Training a deep network from scratch on a small dataset is like starting school without any prior knowledge — you need thousands of examples just to learn basic concepts. Transfer learning inverts this: start with a model already trained on millions of images, then adapt it to your specific task. The network has already learned to detect edges, textures, shapes, and objects — you just teach it what those features mean for your problem.
Why Transfer Learning Works
Deep CNNs learn hierarchical features. Early layers learn universal low-level patterns — horizontal edges, vertical edges, colour blobs, and simple textures — that are useful for almost any image task. Middle layers combine these into shapes and object parts. Only the deepest layers are task-specific. Since the low-level features generalise, they can be reused without retraining.
Three Strategies
- Feature Extraction: freeze all backbone layers, replace only the final classification head, train the head on your data. Best when your dataset is small (< 1,000 samples) and your domain is similar to the pre-training domain (e.g., natural images → product photos).
- Fine-tuning: freeze early layers (edges/textures), unfreeze later layers + head, train both on your data with a small learning rate. Best when your dataset is moderate (1,000–100,000 samples) or your domain is somewhat different.
- Full Fine-tuning: unfreeze and train all layers. Best when you have a large dataset (> 100,000 samples) and sufficient compute. Use a very small learning rate for early layers to avoid destroying the pre-trained representations.
Rule of Thumb: Dataset Size × Domain Similarity
Similar domain Different domain
──────────────────────────────────────────────────
Small dataset │ Feature extract │ Fine-tune top layers
Large dataset │ Fine-tune all │ Fine-tune or from scratch
──────────────────────────────────────────────────
Small + similar → safest case: freeze backbone, train only head.
Small + different → unfreeze more layers, but use small lr to not forget.
Large + similar → fine-tune everything with a 10× smaller lr for early layers.
Large + different → consider training from scratch, or very aggressive fine-tuning.The further your domain from the pre-training domain, the more layers need to adapt
Learning Rate for Fine-tuning
Typical fine-tuning learning rate schedule:
Frozen layers: lr = 0 (no update)
Unfrozen backbone: lr = 1e-5 (very small — preserve features)
New head: lr = 1e-3 (normal — learn from scratch)
PyTorch: use different param_groups per layer group:
optimizer = Adam([
{'params': backbone.parameters(), 'lr': 1e-5},
{'params': head.parameters(), 'lr': 1e-3},
])
Using the same lr for all layers is the most common fine-tuning mistake —
pre-trained representations get overwritten in the first few batches.Differential learning rates are essential — backbone lr should be 100× smaller than head lr
Common Pre-trained Models
- Image classification backbones: ResNet-50/101 (ILSVRC 2015 winner), EfficientNet-B0 to B7, ViT (Vision Transformer). All available in torchvision.models with pretrained=True.

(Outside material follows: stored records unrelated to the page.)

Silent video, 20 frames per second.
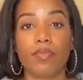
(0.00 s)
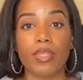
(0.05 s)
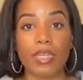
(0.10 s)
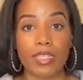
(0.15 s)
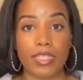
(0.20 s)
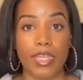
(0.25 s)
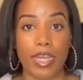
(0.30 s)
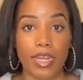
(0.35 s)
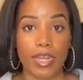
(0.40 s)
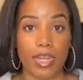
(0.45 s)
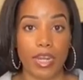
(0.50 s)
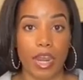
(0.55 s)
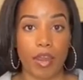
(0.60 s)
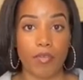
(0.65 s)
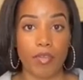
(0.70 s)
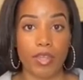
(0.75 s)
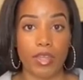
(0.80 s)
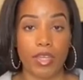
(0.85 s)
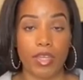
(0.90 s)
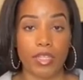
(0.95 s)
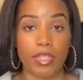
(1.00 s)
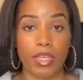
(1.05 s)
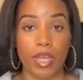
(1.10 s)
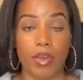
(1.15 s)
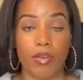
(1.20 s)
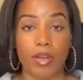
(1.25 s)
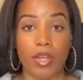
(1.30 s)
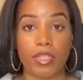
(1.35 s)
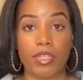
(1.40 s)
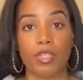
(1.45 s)
sanded everything
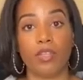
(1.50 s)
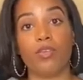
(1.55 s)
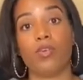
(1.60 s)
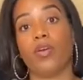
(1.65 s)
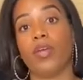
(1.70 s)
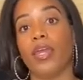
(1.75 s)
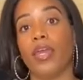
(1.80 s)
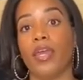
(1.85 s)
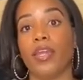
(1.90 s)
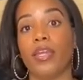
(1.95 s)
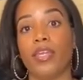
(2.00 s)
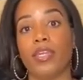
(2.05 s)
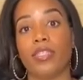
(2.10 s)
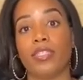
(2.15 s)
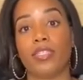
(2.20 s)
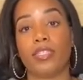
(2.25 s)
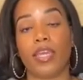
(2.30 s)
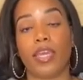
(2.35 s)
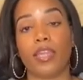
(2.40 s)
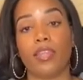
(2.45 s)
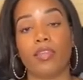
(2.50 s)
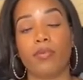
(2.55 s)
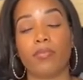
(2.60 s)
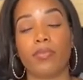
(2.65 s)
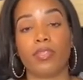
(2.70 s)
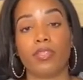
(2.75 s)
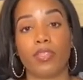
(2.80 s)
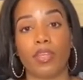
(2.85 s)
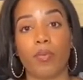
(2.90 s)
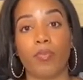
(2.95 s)
down, I did go ahead and stain them
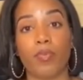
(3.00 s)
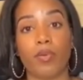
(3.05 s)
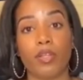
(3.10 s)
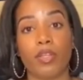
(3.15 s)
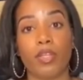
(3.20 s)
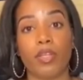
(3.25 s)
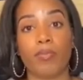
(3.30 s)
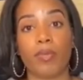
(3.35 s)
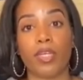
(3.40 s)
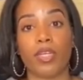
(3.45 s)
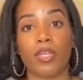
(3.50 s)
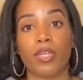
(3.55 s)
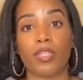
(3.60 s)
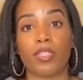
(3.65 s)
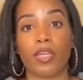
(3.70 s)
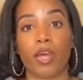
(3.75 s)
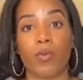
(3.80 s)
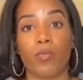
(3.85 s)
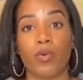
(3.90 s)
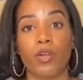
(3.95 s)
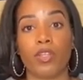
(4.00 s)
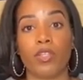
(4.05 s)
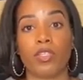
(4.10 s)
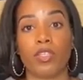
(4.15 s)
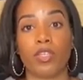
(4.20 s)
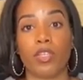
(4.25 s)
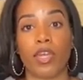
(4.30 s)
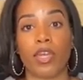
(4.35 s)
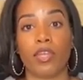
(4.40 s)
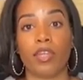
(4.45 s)
separately because I wanted
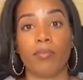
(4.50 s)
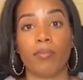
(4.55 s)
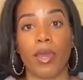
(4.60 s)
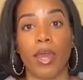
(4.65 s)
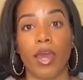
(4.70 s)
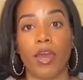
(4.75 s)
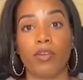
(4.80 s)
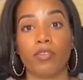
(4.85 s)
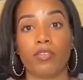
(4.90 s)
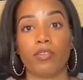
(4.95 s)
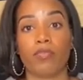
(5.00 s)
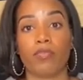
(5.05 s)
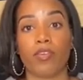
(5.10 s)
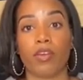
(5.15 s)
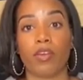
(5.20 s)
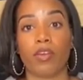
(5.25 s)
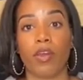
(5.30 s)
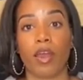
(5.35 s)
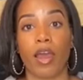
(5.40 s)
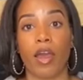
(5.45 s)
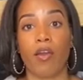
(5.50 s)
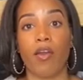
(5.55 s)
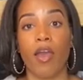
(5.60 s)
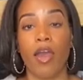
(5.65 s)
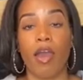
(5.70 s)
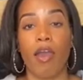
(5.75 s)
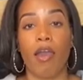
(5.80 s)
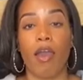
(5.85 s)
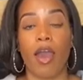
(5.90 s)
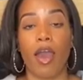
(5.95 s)
to lay them out to figure out
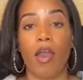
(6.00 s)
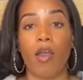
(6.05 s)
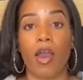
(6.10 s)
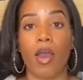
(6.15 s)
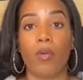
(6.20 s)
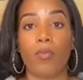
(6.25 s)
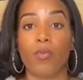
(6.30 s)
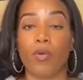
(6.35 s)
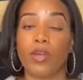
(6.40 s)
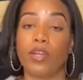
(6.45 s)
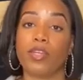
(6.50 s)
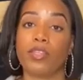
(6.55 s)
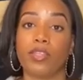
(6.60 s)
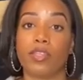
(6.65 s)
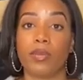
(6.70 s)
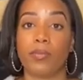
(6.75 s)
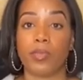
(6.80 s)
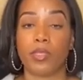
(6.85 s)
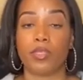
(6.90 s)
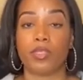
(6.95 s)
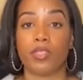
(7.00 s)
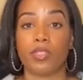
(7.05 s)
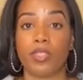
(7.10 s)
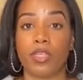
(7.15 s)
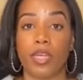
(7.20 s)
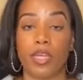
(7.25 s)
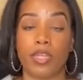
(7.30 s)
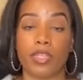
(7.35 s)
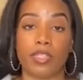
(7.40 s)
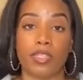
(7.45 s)
how I wanted them to
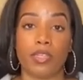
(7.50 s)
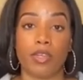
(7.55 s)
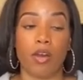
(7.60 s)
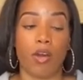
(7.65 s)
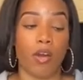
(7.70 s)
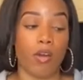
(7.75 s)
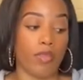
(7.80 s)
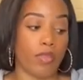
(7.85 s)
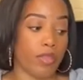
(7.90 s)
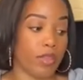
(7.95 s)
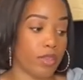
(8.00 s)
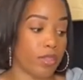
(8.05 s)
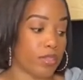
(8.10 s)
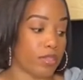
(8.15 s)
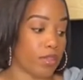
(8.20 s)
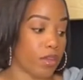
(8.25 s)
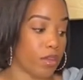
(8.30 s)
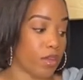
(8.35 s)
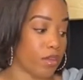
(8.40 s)
sit on this,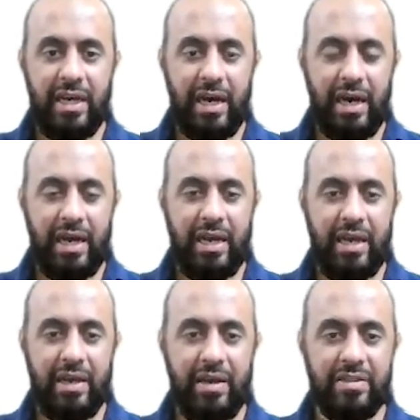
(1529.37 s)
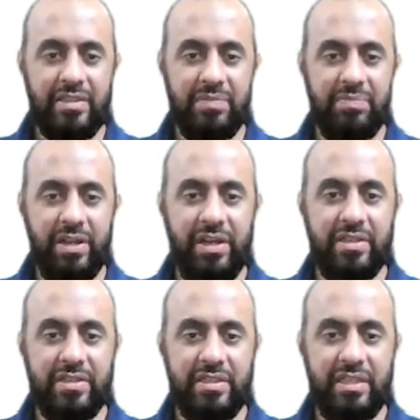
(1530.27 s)
i
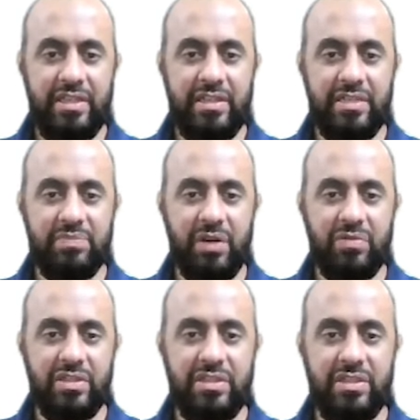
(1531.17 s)
simply see this boundary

- Object detection: Faster R-CNN, YOLO, DETR — all use ImageNet-pretrained backbones.
- Medical imaging: Often fine-tuned from ImageNet despite domain difference — the low-level feature representations still transfer even to X-rays and histology slides.
- NLP transfer: BERT (Google, 2018) pre-trained on 3.3B words. GPT-2/3/4 pre-trained on web text. Fine-tune with 1,000–10,000 labelled examples for classification, NER, or generation tasks.
- Foundation models (2023+): CLIP, DINO, SAM — pre-trained on web-scale data with self-supervised or contrastive objectives. Remarkably general — good zero-shot performance without any fine-tuning.